**YOUR TASK:** Give the records below again, word for word. No pictures belong in the copy.

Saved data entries
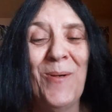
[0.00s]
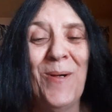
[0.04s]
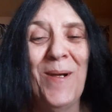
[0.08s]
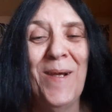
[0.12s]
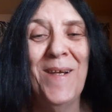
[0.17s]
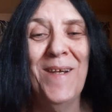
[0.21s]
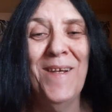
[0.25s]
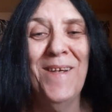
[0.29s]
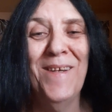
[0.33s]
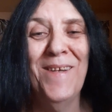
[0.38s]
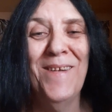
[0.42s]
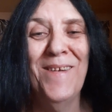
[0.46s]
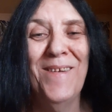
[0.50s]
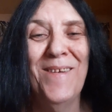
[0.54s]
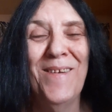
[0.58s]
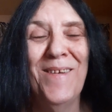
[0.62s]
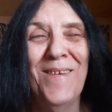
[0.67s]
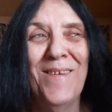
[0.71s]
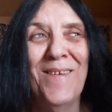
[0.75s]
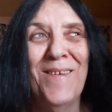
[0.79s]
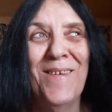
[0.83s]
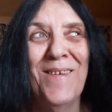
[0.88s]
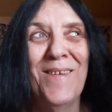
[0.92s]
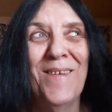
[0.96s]
right?
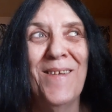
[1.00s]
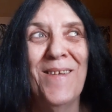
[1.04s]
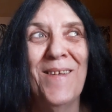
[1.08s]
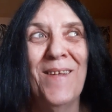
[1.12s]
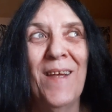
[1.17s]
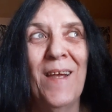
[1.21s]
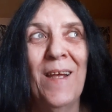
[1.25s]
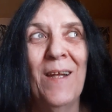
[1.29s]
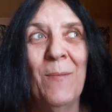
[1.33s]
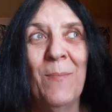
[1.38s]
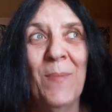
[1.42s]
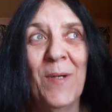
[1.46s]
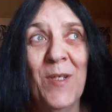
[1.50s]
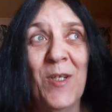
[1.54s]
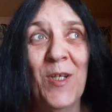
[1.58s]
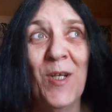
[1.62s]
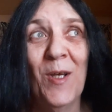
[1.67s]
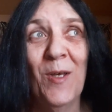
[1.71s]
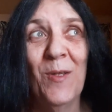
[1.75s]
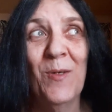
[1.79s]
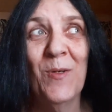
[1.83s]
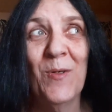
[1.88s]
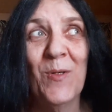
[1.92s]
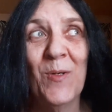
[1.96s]
And a bunch of
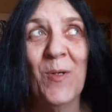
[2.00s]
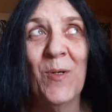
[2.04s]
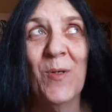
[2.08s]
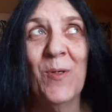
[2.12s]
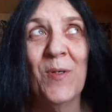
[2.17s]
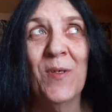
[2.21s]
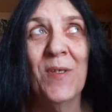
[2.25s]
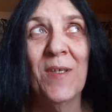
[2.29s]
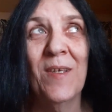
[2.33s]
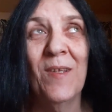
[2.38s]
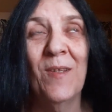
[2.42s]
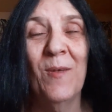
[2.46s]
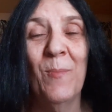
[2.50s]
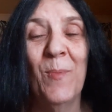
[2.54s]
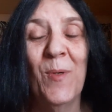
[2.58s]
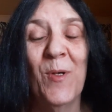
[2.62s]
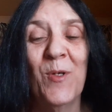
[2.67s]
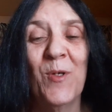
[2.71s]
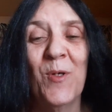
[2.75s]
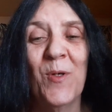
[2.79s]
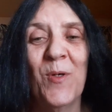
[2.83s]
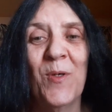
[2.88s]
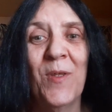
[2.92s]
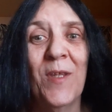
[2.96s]
other circles in the
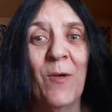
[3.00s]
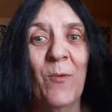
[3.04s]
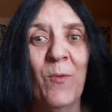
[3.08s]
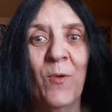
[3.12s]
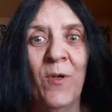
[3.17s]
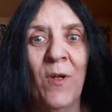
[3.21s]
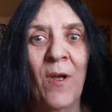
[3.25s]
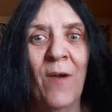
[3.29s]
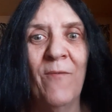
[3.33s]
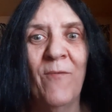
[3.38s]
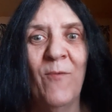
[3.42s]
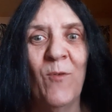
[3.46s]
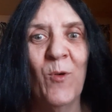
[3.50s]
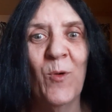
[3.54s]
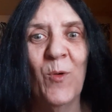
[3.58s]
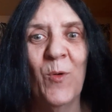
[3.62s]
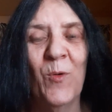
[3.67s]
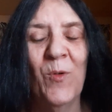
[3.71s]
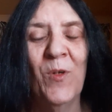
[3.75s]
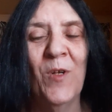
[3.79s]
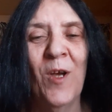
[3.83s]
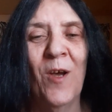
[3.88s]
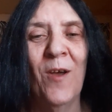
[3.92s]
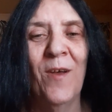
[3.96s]
picture that were not
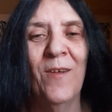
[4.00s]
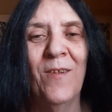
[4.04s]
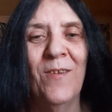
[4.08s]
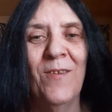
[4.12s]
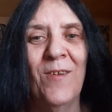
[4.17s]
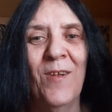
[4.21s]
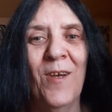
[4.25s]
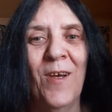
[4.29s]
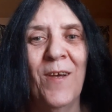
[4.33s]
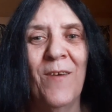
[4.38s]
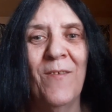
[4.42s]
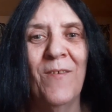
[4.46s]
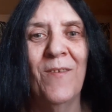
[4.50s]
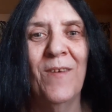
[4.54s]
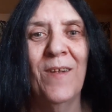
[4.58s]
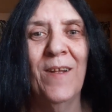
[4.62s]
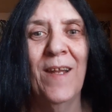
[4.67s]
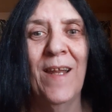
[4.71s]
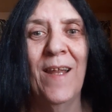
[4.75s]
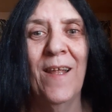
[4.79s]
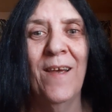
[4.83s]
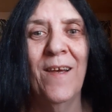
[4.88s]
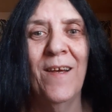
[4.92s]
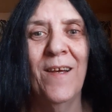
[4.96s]
photo, not
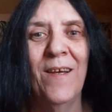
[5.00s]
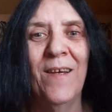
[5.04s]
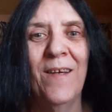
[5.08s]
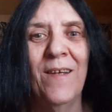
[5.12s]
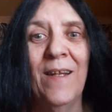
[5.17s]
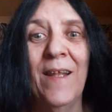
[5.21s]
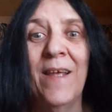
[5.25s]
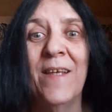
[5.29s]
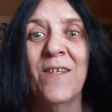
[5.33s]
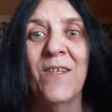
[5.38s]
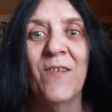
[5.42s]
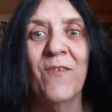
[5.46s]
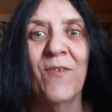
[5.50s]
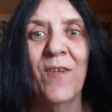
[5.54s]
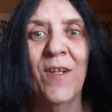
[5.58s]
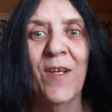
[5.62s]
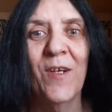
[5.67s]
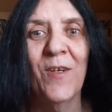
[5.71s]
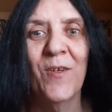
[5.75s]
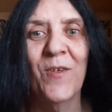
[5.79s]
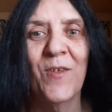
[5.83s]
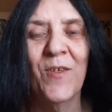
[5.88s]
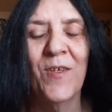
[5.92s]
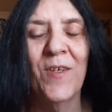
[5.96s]
lens
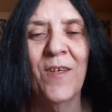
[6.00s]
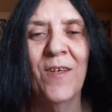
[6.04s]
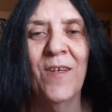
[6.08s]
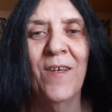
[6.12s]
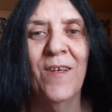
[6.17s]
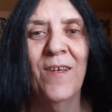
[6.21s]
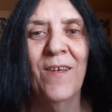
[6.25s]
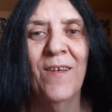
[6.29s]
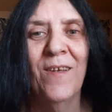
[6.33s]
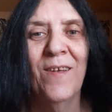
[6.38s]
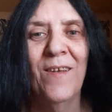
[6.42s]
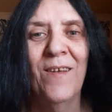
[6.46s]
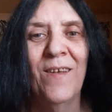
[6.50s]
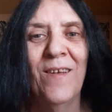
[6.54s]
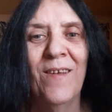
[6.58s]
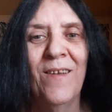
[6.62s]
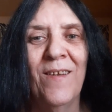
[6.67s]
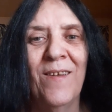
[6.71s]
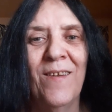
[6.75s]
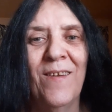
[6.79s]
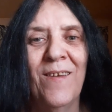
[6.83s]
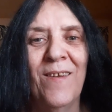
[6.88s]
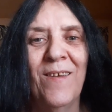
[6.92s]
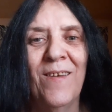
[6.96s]
flares,
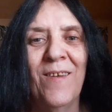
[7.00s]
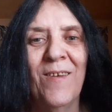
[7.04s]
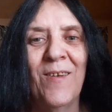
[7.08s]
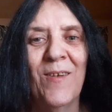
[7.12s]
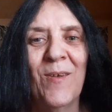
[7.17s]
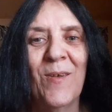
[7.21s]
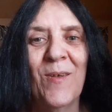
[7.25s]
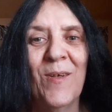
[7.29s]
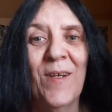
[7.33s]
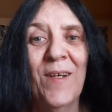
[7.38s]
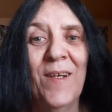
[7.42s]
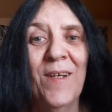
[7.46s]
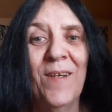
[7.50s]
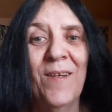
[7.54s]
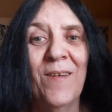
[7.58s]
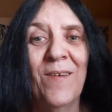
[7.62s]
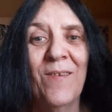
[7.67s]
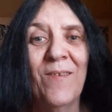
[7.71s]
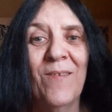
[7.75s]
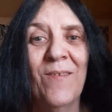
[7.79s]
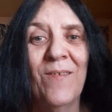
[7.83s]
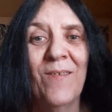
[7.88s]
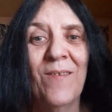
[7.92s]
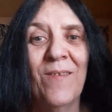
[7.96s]
right?
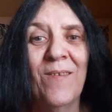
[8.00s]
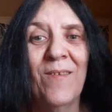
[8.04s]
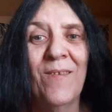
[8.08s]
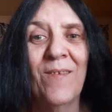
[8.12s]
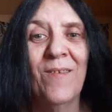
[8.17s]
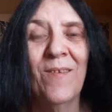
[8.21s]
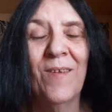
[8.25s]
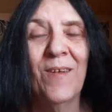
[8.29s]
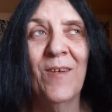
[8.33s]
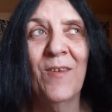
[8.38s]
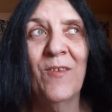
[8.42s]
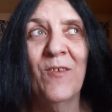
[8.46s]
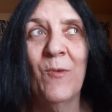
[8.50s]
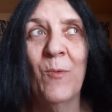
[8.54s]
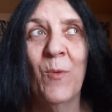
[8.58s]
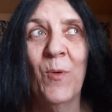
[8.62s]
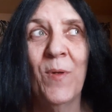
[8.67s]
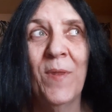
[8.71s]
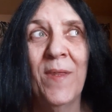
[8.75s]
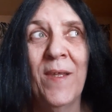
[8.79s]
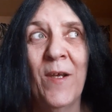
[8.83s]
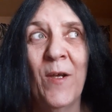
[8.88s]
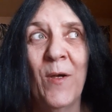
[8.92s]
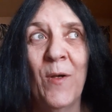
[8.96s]
Because they
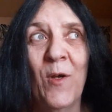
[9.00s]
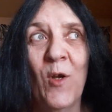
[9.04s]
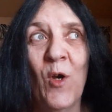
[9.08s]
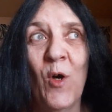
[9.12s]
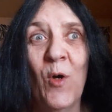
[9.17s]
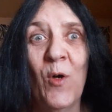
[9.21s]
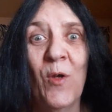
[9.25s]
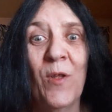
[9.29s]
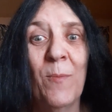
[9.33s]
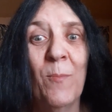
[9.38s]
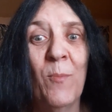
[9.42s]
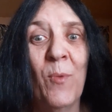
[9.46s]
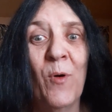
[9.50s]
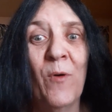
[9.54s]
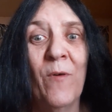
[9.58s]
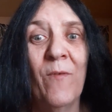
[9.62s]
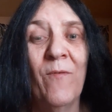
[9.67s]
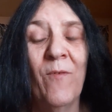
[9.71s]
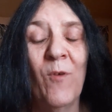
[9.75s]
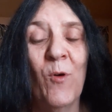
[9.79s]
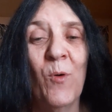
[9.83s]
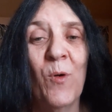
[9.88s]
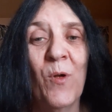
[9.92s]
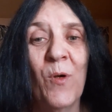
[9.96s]
weren't there in all the
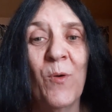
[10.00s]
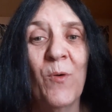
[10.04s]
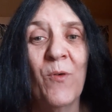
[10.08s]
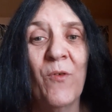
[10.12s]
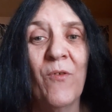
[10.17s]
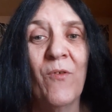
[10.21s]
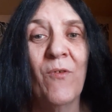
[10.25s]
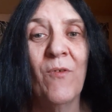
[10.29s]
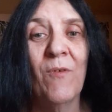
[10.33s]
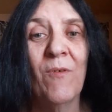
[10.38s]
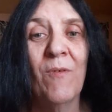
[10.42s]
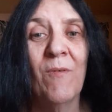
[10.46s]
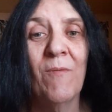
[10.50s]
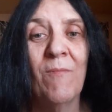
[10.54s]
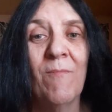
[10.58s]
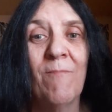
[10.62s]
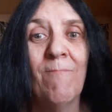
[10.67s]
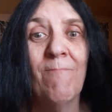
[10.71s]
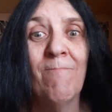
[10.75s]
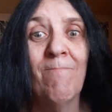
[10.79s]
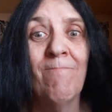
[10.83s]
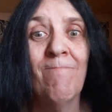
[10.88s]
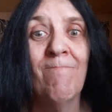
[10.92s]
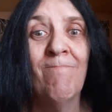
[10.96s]
photos
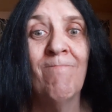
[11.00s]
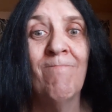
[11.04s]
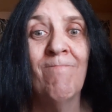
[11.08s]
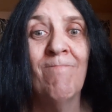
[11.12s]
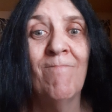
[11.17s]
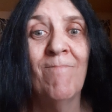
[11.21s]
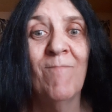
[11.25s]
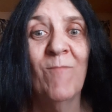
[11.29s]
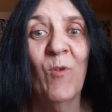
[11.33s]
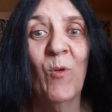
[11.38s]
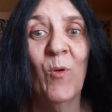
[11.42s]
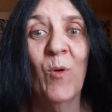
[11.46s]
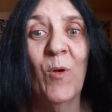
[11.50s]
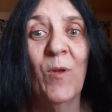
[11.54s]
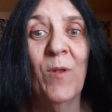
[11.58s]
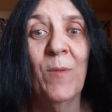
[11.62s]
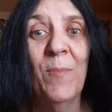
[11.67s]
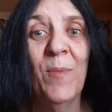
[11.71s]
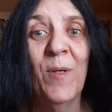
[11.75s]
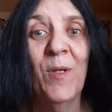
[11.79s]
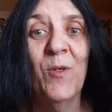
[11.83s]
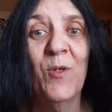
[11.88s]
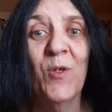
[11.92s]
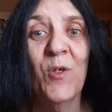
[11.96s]
or all the
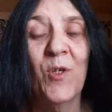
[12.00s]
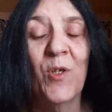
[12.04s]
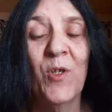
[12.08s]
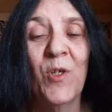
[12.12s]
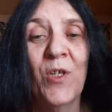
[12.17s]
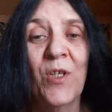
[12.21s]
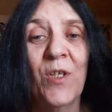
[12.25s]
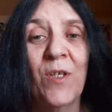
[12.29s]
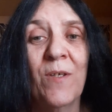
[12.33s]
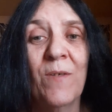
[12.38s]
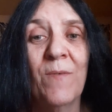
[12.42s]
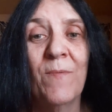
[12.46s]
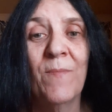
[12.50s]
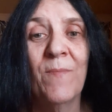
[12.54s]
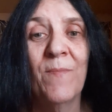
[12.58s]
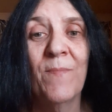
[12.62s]
pictures.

**ANSWER SPACE:**
[0.00s]
[0.04s]
[0.08s]
[0.12s]
[0.17s]
[0.21s]
[0.25s]
[0.29s]
[0.33s]
[0.38s]
[0.42s]
[0.46s]
[0.50s]
[0.54s]
[0.58s]
[0.62s]
[0.67s]
[0.71s]
[0.75s]
[0.79s]
[0.83s]
[0.88s]
[0.92s]
[0.96s]
right?
[1.00s]
[1.04s]
[1.08s]
[1.12s]
[1.17s]
[1.21s]
[1.25s]
[1.29s]
[1.33s]
[1.38s]
[1.42s]
[1.46s]
[1.50s]
[1.54s]
[1.58s]
[1.62s]
[1.67s]
[1.71s]
[1.75s]
[1.79s]
[1.83s]
[1.88s]
[1.92s]
[1.96s]
And a bunch of
[2.00s]
[2.04s]
[2.08s]
[2.12s]
[2.17s]
[2.21s]
[2.25s]
[2.29s]
[2.33s]
[2.38s]
[2.42s]
[2.46s]
[2.50s]
[2.54s]
[2.58s]
[2.62s]
[2.67s]
[2.71s]
[2.75s]
[2.79s]
[2.83s]
[2.88s]
[2.92s]
[2.96s]
other circles in the
[3.00s]
[3.04s]
[3.08s]
[3.12s]
[3.17s]
[3.21s]
[3.25s]
[3.29s]
[3.33s]
[3.38s]
[3.42s]
[3.46s]
[3.50s]
[3.54s]
[3.58s]
[3.62s]
[3.67s]
[3.71s]
[3.75s]
[3.79s]
[3.83s]
[3.88s]
[3.92s]
[3.96s]
picture that were not
[4.00s]
[4.04s]
[4.08s]
[4.12s]
[4.17s]
[4.21s]
[4.25s]
[4.29s]
[4.33s]
[4.38s]
[4.42s]
[4.46s]
[4.50s]
[4.54s]
[4.58s]
[4.62s]
[4.67s]
[4.71s]
[4.75s]
[4.79s]
[4.83s]
[4.88s]
[4.92s]
[4.96s]
photo, not
[5.00s]
[5.04s]
[5.08s]
[5.12s]
[5.17s]
[5.21s]
[5.25s]
[5.29s]
[5.33s]
[5.38s]
[5.42s]
[5.46s]
[5.50s]
[5.54s]
[5.58s]
[5.62s]
[5.67s]
[5.71s]
[5.75s]
[5.79s]
[5.83s]
[5.88s]
[5.92s]
[5.96s]
lens
[6.00s]
[6.04s]
[6.08s]
[6.12s]
[6.17s]
[6.21s]
[6.25s]
[6.29s]
[6.33s]
[6.38s]
[6.42s]
[6.46s]
[6.50s]
[6.54s]
[6.58s]
[6.62s]
[6.67s]
[6.71s]
[6.75s]
[6.79s]
[6.83s]
[6.88s]
[6.92s]
[6.96s]
flares,
[7.00s]
[7.04s]
[7.08s]
[7.12s]
[7.17s]
[7.21s]
[7.25s]
[7.29s]
[7.33s]
[7.38s]
[7.42s]
[7.46s]
[7.50s]
[7.54s]
[7.58s]
[7.62s]
[7.67s]
[7.71s]
[7.75s]
[7.79s]
[7.83s]
[7.88s]
[7.92s]
[7.96s]
right?
[8.00s]
[8.04s]
[8.08s]
[8.12s]
[8.17s]
[8.21s]
[8.25s]
[8.29s]
[8.33s]
[8.38s]
[8.42s]
[8.46s]
[8.50s]
[8.54s]
[8.58s]
[8.62s]
[8.67s]
[8.71s]
[8.75s]
[8.79s]
[8.83s]
[8.88s]
[8.92s]
[8.96s]
Because they
[9.00s]
[9.04s]
[9.08s]
[9.12s]
[9.17s]
[9.21s]
[9.25s]
[9.29s]
[9.33s]
[9.38s]
[9.42s]
[9.46s]
[9.50s]
[9.54s]
[9.58s]
[9.62s]
[9.67s]
[9.71s]
[9.75s]
[9.79s]
[9.83s]
[9.88s]
[9.92s]
[9.96s]
weren't there in all the
[10.00s]
[10.04s]
[10.08s]
[10.12s]
[10.17s]
[10.21s]
[10.25s]
[10.29s]
[10.33s]
[10.38s]
[10.42s]
[10.46s]
[10.50s]
[10.54s]
[10.58s]
[10.62s]
[10.67s]
[10.71s]
[10.75s]
[10.79s]
[10.83s]
[10.88s]
[10.92s]
[10.96s]
photos
[11.00s]
[11.04s]
[11.08s]
[11.12s]
[11.17s]
[11.21s]
[11.25s]
[11.29s]
[11.33s]
[11.38s]
[11.42s]
[11.46s]
[11.50s]
[11.54s]
[11.58s]
[11.62s]
[11.67s]
[11.71s]
[11.75s]
[11.79s]
[11.83s]
[11.88s]
[11.92s]
[11.96s]
or all the
[12.00s]
[12.04s]
[12.08s]
[12.12s]
[12.17s]
[12.21s]
[12.25s]
[12.29s]
[12.33s]
[12.38s]
[12.42s]
[12.46s]
[12.50s]
[12.54s]
[12.58s]
[12.62s]
pictures.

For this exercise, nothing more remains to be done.